An LLM-generated conclusion, even if statistically accurate, lacks the deliberative transparency necessary for interrogation, challenges and appellate review under Articles 226 and 227 of the Indian Constitution.
- The Bias Reproduction Problem: Historical Data as Structural Injustice
A. Learning from a Biased Past
Angwin et al.’s exposé7 of racial bias in criminal risk assessment tools illustrates a broader concern: algorithms trained on historical decisions inherit, perpetuate and even amplify historical injustices and systemic biases even when designers do not explicitly encode discriminatory rules. Selbst et al.8 expand this critique by identifying “abstraction traps” (the simplification necessary to build technical systems) that render algorithmic fairness elusive in sociotechnical systems, often stripping away social context, embedding structural inequalities into apparently neutral models. Unlike earlier tools, LLMs can reproduce bias in persuasive prose, making discriminatory patterns harder to detect and contest. The risk is not merely unfair outcomes, but epistemic capture, where biased patterns are normalized through repeated algorithmic articulation of “what the law is.”

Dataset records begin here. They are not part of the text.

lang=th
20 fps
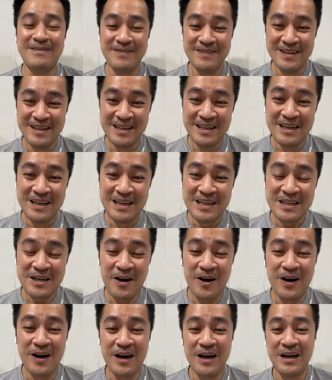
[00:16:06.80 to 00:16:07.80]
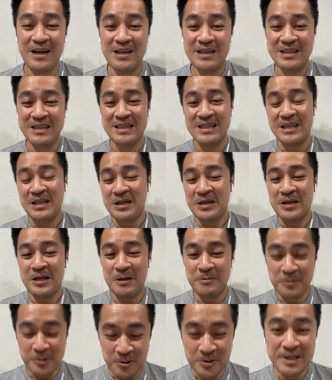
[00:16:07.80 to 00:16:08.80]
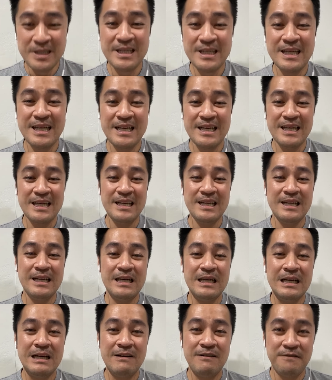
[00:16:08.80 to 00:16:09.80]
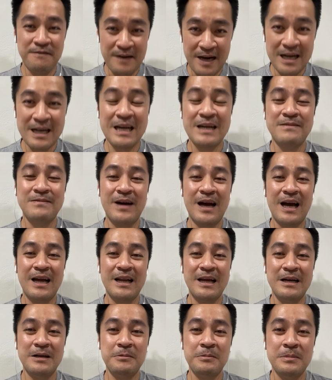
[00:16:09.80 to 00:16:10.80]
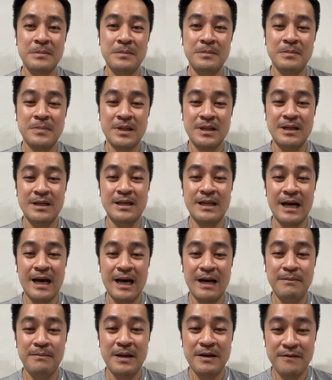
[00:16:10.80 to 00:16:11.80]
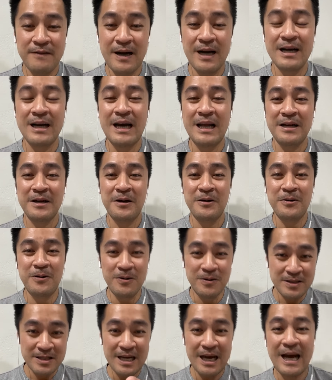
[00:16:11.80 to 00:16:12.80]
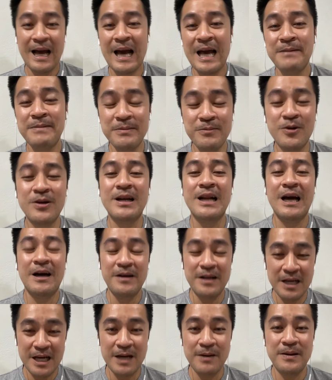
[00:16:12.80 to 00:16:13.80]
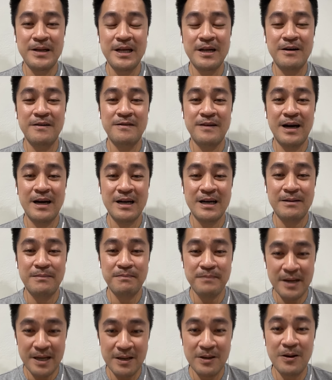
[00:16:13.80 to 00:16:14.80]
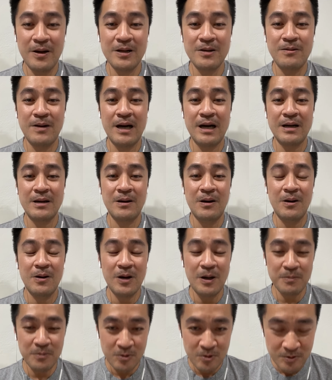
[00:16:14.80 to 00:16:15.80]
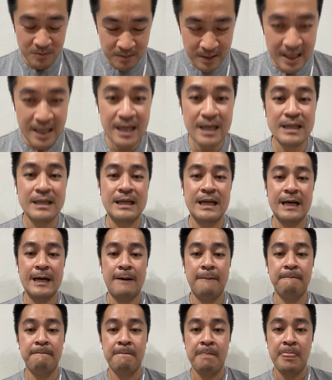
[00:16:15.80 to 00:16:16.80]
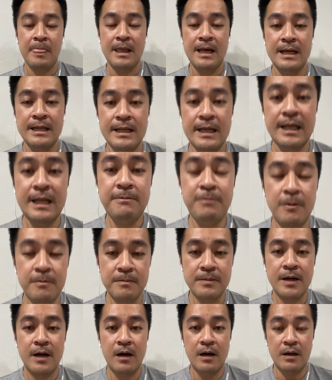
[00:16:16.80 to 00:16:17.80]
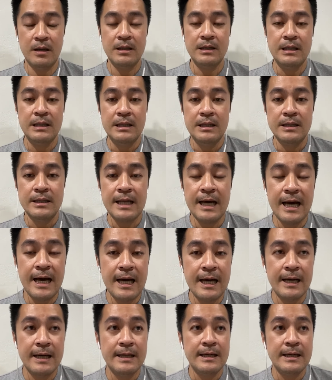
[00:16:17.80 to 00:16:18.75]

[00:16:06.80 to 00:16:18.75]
ครับก็ขอบคุณที่ฟังกันมานะคือถ้าไม่ฟังกันก็คงจะหายไปหมดแล้วนะครับอันนี้ก็ฟังกัน800กว่าก็ขอบคุณมากนะครับทีนี้ผมก็ถ้า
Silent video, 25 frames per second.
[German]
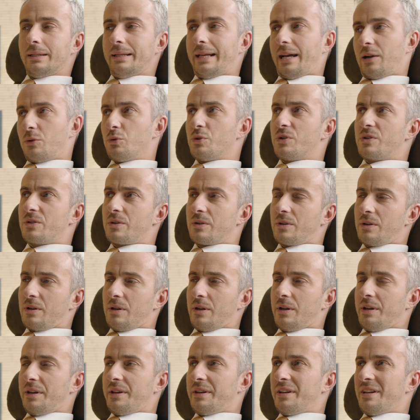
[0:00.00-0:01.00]
Ja gut,
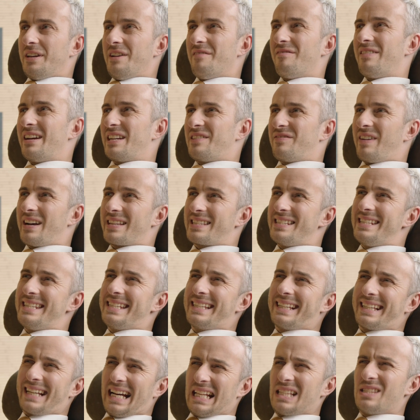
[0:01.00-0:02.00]
vielleicht war es
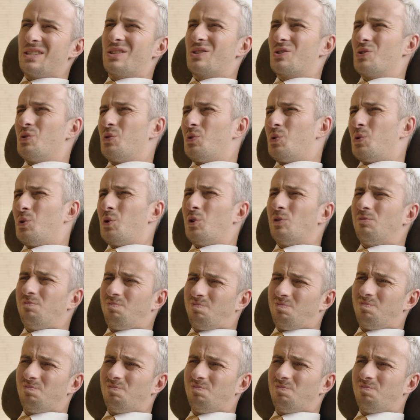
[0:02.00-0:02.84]
nicht ganz so...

For example, LLMs trained on Indian judicial data risk reproducing systemic biases, against MSMEs in insolvency, against operational creditors, or against certain classes of litigants, embedded in past decision-making.
B. Automation Bias
Stevenson9 provides an empirical look at how risk assessment tools operate in real courtrooms. Judges do not blindly follow algorithms; they interpret, adapt, and sometimes resist them. Yet even when formally advisory, algorithmic outputs exert a gravitational pull on decision-making.
This phenomenon, often termed automation bias, is especially concerning with LLMs. Because their outputs are discursive rather than numeric, they integrate seamlessly into legal workflows: bench memos, draft opinions, research notes. Over time, this may subtly reshape judicial cognition, privileging statistically typical reasoning over creative or counter-majoritarian interpretation.